- TASK DIRECTIONS
Pictures stay out of the answer, but every line of the material must be restated exactly.

- - - - - - -

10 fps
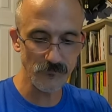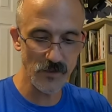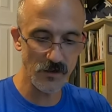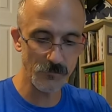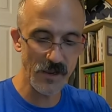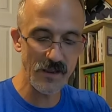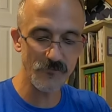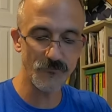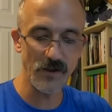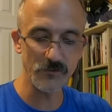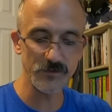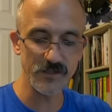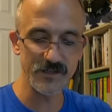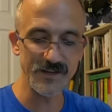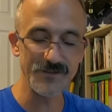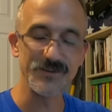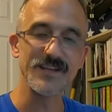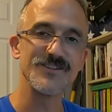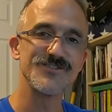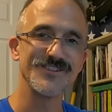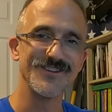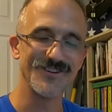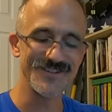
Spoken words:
I have found that in aviation there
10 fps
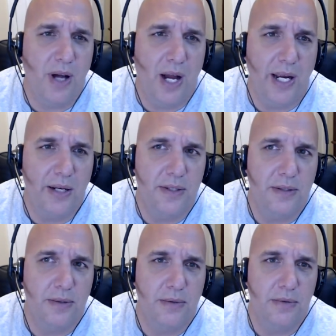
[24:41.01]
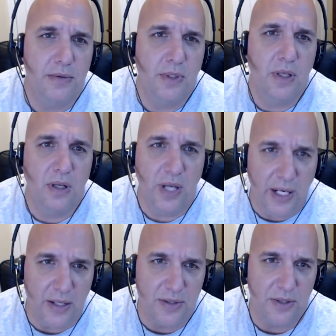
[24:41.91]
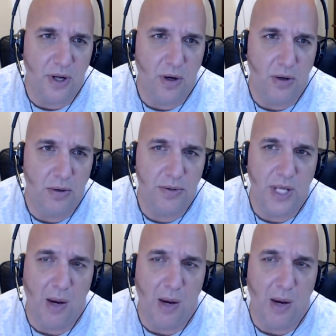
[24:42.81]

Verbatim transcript: liked clean installs.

- - - - - - -

- OUTPUT FOR THIS EXERCISE
10 fps
Spoken words:
I have found that in aviation there
10 fps
[24:41.01]
[24:41.91]
[24:42.81]

Verbatim transcript: liked clean installs.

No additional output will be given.